The Broad Foundation has announced that the Gwinnett County Public Schools in Georgia and Florida’s Orange County Public Schools are finalists for this year’s annual Broad Prize for Urban Education, naming just two top contenders for the first time since the $1 million competition began.
Each year, 75 of the nation’s largest urban school districts are considered for the prestigious prize. A review board, comprised of education researchers, policy leaders, practitioners, and executives, assesses the districts based on achievement data, with an eye toward the districts’ improvement in student achievement, particularly for students from low-income families and students of color. And typically four to five districts are named as finalists for the top prize.
This year, though, the review board chose to name only two districts, based on their evaluation criteria.
“We were incredibly disappointed with the overall progress of urban school systems across the U.S.,” Christopher Cross, a former U.S. assistant secretary of education and a member of the Broad Prize review board, said in a press release. “When we evaluated the most recent data, we were struck by how incremental progress has been in recent years and by how far our public schools still have to go to provide a world-class education for all children.”
In an interview with Education Week, Cross went on to explain that this year, the review team decided to raise the bar, “in part because of some concern that we weren’t seeing the quality of district performance that we wished to see.”
As part of this decision, districts had to receive votes from a majority of the board in order to be named a finalist.
With the prize in its 12th year, the foundation “is becoming more aware of the need to sustain improvement over time, and to be sure that is happening,” said Cross. “We want to really give districts something to strive for.”
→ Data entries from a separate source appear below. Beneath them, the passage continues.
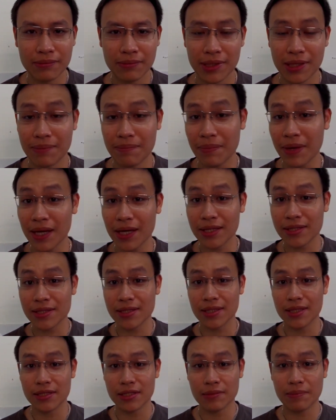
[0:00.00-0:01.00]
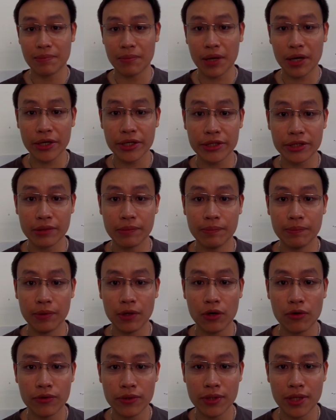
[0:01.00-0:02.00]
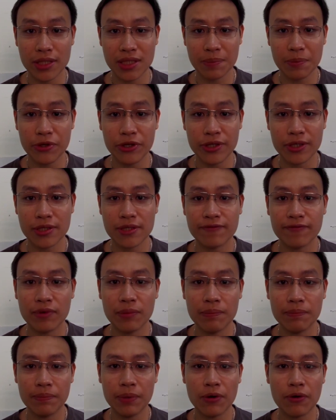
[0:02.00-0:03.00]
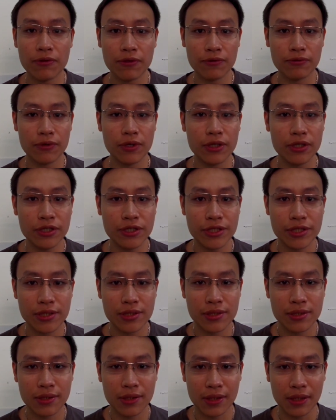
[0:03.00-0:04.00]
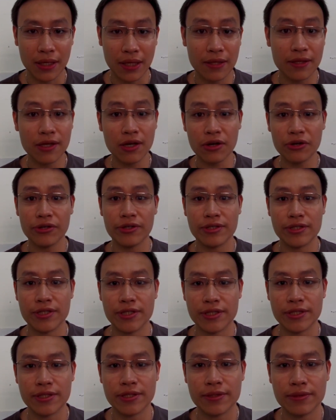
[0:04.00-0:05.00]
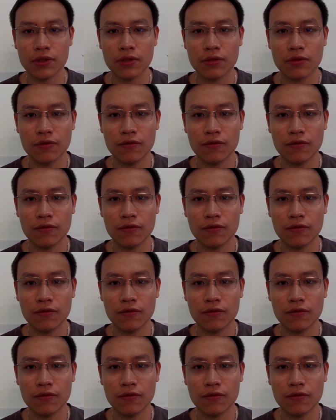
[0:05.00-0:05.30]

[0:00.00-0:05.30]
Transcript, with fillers: but I bet it's a mind-blowing experience for both the runners and the audiences.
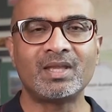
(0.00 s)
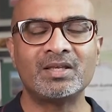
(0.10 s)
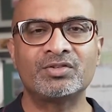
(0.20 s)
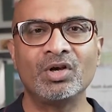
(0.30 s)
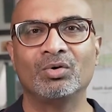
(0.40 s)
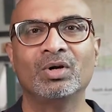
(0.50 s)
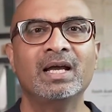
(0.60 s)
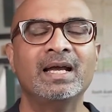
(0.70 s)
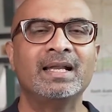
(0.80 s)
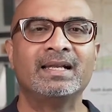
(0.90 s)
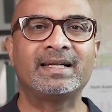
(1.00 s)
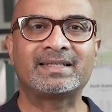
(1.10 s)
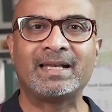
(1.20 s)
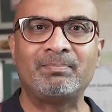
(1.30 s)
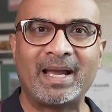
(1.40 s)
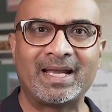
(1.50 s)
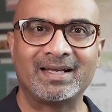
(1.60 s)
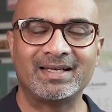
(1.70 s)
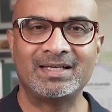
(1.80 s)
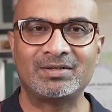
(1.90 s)
So let's get
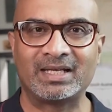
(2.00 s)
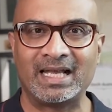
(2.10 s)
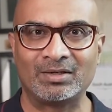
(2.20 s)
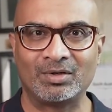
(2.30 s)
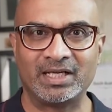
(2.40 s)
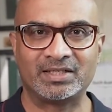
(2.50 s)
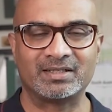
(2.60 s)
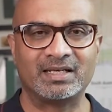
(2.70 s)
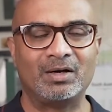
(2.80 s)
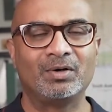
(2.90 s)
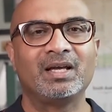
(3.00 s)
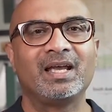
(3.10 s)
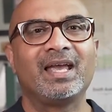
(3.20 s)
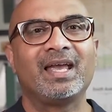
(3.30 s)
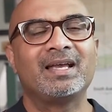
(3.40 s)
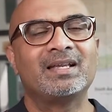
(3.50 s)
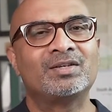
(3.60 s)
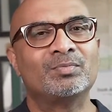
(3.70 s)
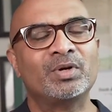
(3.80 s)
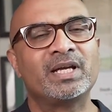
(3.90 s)
back into the calculation. Now,
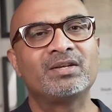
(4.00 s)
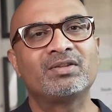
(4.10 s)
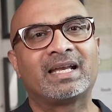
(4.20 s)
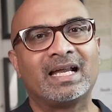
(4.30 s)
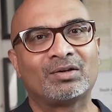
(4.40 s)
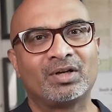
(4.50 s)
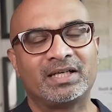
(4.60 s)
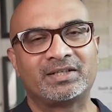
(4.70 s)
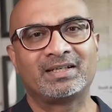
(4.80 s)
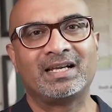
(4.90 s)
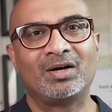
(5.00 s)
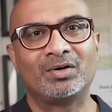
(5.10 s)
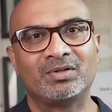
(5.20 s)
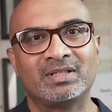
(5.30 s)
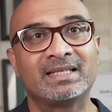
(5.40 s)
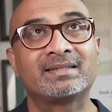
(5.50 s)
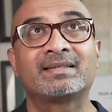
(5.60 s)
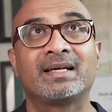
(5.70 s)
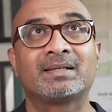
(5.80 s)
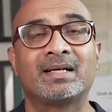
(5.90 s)
to bring into the calculation, now, yes, the
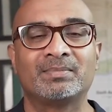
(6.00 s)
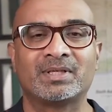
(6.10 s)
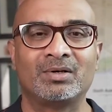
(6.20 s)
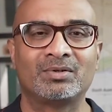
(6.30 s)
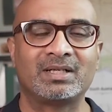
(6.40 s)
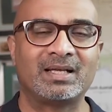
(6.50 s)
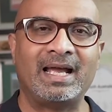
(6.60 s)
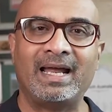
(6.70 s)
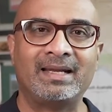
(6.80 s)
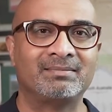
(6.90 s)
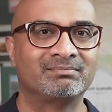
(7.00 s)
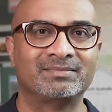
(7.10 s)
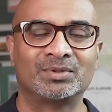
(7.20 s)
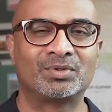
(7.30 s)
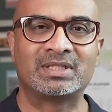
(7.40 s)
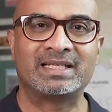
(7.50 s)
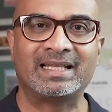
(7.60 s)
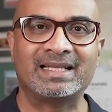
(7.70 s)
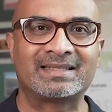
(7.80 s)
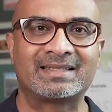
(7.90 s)
sun comes out, and you could say
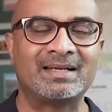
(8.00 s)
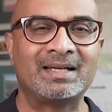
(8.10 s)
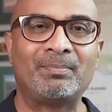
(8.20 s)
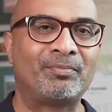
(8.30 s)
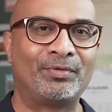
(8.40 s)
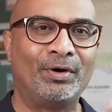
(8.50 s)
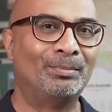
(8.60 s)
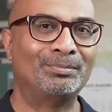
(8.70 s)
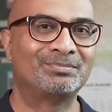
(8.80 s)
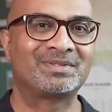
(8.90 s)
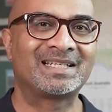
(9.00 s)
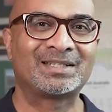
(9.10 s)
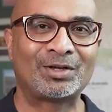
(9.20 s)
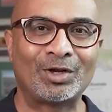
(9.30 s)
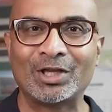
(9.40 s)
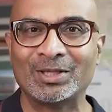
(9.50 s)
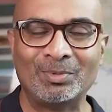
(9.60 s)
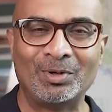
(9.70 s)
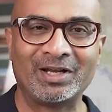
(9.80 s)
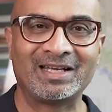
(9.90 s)
there's sun up from 6 o'clock in the
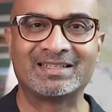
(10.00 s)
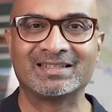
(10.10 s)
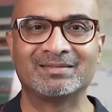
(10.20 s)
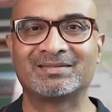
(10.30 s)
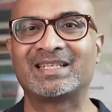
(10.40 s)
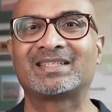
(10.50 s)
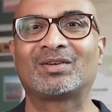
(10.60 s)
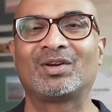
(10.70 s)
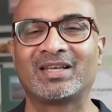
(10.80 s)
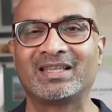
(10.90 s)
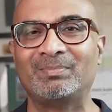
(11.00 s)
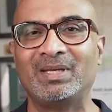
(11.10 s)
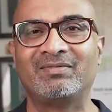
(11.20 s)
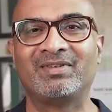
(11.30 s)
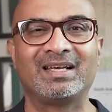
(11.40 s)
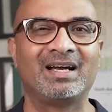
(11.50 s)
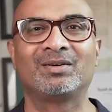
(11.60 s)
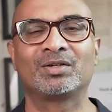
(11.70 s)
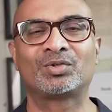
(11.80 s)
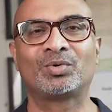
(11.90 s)
morning till 6 o'clock in the evening.
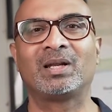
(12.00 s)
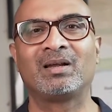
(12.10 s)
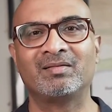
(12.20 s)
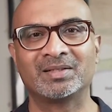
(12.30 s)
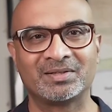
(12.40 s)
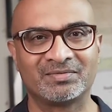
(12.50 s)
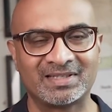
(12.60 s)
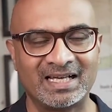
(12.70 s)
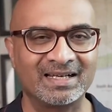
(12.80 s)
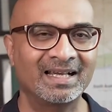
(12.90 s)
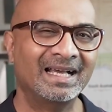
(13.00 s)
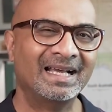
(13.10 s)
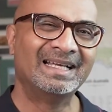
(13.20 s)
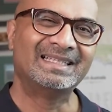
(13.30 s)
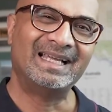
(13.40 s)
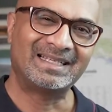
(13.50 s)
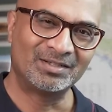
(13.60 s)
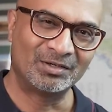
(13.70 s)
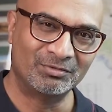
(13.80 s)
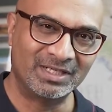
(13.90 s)
I've got 12 hours of sun. That's
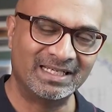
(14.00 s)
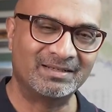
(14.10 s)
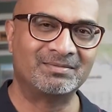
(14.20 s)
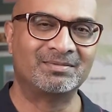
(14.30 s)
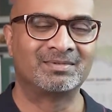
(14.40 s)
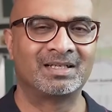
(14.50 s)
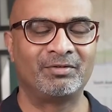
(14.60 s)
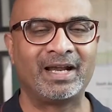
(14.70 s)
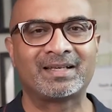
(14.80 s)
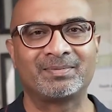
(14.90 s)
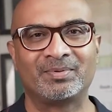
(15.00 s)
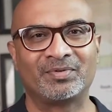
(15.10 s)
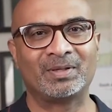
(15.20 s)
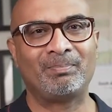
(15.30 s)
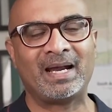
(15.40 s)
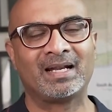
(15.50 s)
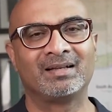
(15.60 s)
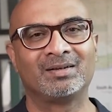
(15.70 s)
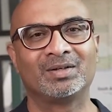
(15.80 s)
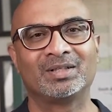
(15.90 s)
not really correct. For the
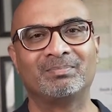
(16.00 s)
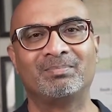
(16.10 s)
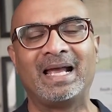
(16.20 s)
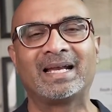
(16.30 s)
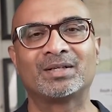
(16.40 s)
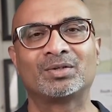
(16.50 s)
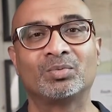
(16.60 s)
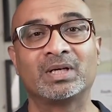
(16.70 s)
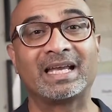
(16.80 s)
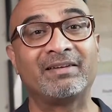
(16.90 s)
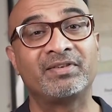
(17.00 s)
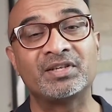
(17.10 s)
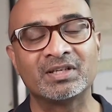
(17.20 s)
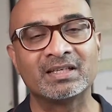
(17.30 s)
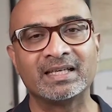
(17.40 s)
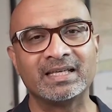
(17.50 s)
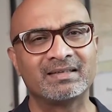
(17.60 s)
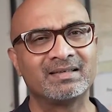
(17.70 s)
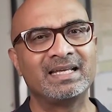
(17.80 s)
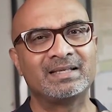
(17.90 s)
panel or the blanket to work efficiently, it
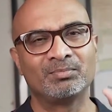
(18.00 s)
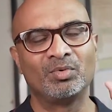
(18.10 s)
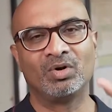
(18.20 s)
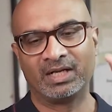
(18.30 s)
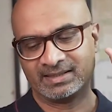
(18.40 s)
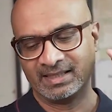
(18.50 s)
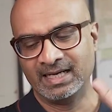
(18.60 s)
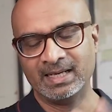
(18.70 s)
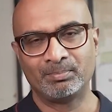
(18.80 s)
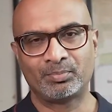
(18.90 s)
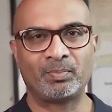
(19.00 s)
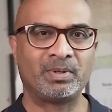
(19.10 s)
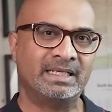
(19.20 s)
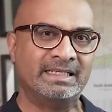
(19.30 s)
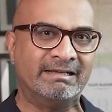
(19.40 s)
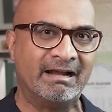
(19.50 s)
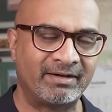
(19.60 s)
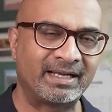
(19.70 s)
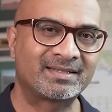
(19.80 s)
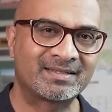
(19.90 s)
needs more or less proper
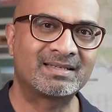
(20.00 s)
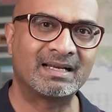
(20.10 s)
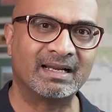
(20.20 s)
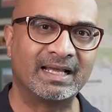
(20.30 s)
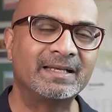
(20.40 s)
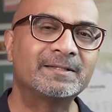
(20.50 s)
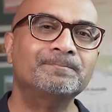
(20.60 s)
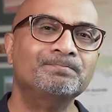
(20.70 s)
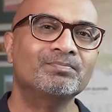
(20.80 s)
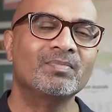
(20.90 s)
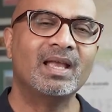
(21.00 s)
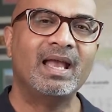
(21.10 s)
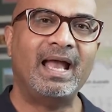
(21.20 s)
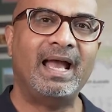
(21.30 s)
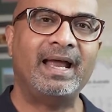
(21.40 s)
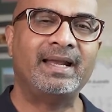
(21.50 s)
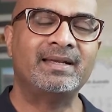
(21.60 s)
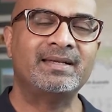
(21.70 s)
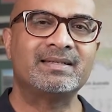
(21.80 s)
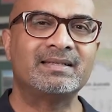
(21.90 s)
direct sunlight.
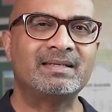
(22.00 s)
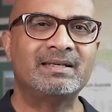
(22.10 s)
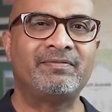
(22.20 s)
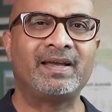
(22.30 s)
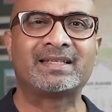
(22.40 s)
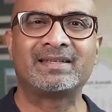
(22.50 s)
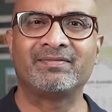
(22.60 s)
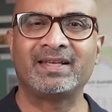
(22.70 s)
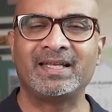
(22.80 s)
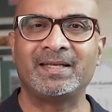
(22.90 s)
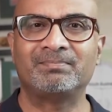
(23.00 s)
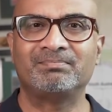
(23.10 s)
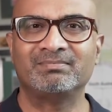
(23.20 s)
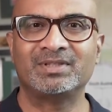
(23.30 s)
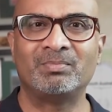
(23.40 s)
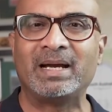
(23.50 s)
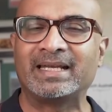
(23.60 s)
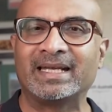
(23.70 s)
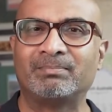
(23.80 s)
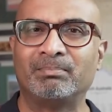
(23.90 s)
and effectively you might
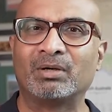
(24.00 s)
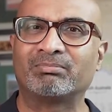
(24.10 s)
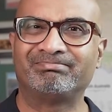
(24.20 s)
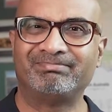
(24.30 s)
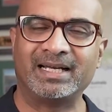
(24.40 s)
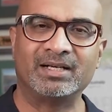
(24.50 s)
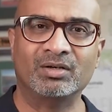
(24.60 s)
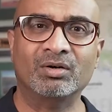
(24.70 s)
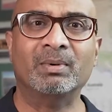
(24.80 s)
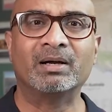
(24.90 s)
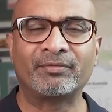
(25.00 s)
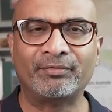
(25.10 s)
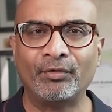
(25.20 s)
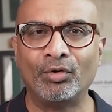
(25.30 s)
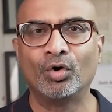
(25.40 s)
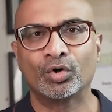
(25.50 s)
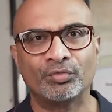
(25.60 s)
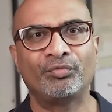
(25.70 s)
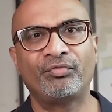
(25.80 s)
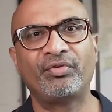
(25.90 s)
get about, I don't know, about 4 to
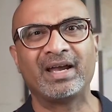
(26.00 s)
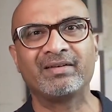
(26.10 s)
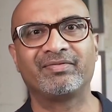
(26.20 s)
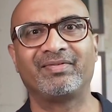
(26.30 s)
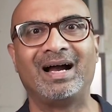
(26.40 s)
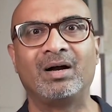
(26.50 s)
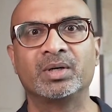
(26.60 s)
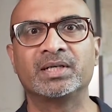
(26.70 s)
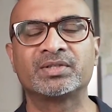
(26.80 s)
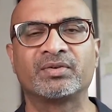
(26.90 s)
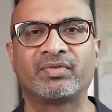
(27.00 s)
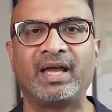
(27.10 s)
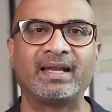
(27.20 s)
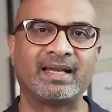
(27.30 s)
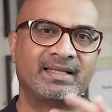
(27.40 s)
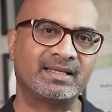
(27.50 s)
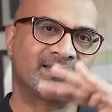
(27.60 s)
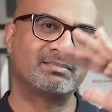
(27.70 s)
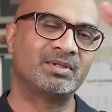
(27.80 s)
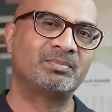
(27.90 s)
5 hours of that. And
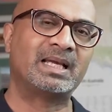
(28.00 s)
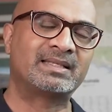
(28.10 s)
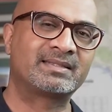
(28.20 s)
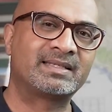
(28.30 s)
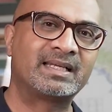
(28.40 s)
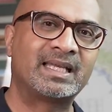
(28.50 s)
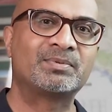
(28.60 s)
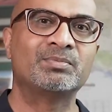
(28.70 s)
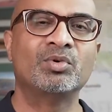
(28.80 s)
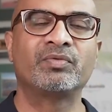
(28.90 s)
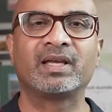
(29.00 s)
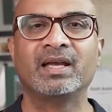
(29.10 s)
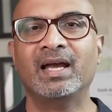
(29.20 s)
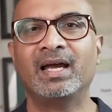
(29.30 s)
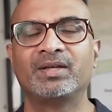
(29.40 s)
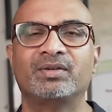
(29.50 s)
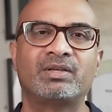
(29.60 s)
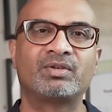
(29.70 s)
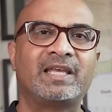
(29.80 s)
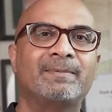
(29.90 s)
then, you know, as the sun keeps moving, you
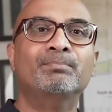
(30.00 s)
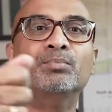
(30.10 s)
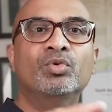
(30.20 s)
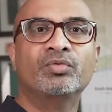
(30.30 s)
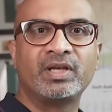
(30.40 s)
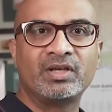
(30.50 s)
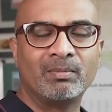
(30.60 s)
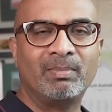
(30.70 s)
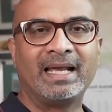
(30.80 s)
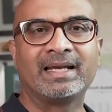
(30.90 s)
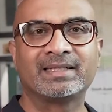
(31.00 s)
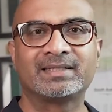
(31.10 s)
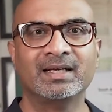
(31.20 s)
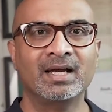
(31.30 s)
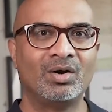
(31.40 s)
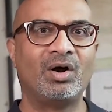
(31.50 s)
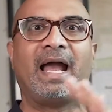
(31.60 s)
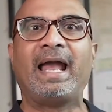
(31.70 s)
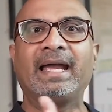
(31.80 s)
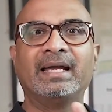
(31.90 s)
need to keep moving your blanket or
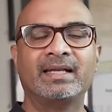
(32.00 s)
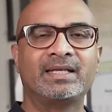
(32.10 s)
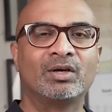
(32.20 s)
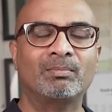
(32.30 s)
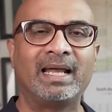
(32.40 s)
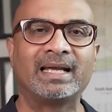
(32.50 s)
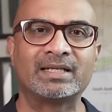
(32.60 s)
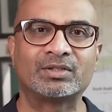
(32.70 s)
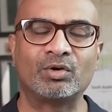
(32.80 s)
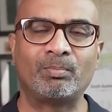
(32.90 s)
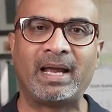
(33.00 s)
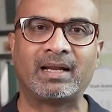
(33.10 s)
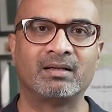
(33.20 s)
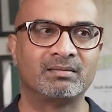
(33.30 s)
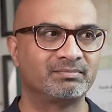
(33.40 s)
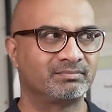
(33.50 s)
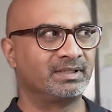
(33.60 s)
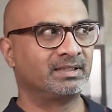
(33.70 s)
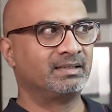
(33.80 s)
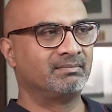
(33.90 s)
angling your blanket or panel
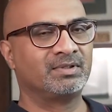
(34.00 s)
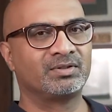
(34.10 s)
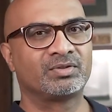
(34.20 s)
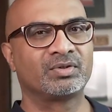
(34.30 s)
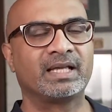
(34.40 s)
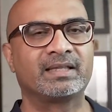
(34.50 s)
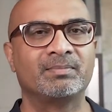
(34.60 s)
in the, you know, to get the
He also said that greater emphasis was placed on measures of college readiness, such as graduation rates and SAT, ACT, and AP test scores. The board also typically looks at state assessment scores, districts’ poverty rates, per-pupil expenditures, and district enrollment.
According to the organization, this year’s finalists demonstrated a greater percentage of African-American students who reached advanced academic levels than other districts in their states and improved college readiness. In the 169,000-student Gwinnett County, SAT participation rates and average scores increased for African-American students. In Orange County, which has nearly 190,000 students, Advanced Placement exam participation and scores increased for all students, but most notably for Hispanic juniors and seniors.
With fewer finalists, the prizes will be larger for each district than in previous years. The winner will receive $750,000 and the runner-up will receive $250,000, both in college scholarships for graduating high school seniors.
This is the first time Orange County has been named as a finalist. Gwinnett County won the Broad Prize in 2010 and was a finalist in 2009.
The winner will be announced in September by U.S. Secretary of Education Arne Duncan.
Houston Independent School District was named as winner last year, when it was recognized for its students’ academic achievement gains, its ability to increase the district graduation rate faster than its competitors, and its progress in narrowing achievement gaps for low-income and Hispanic students and improving students’ college readiness, among other achievements.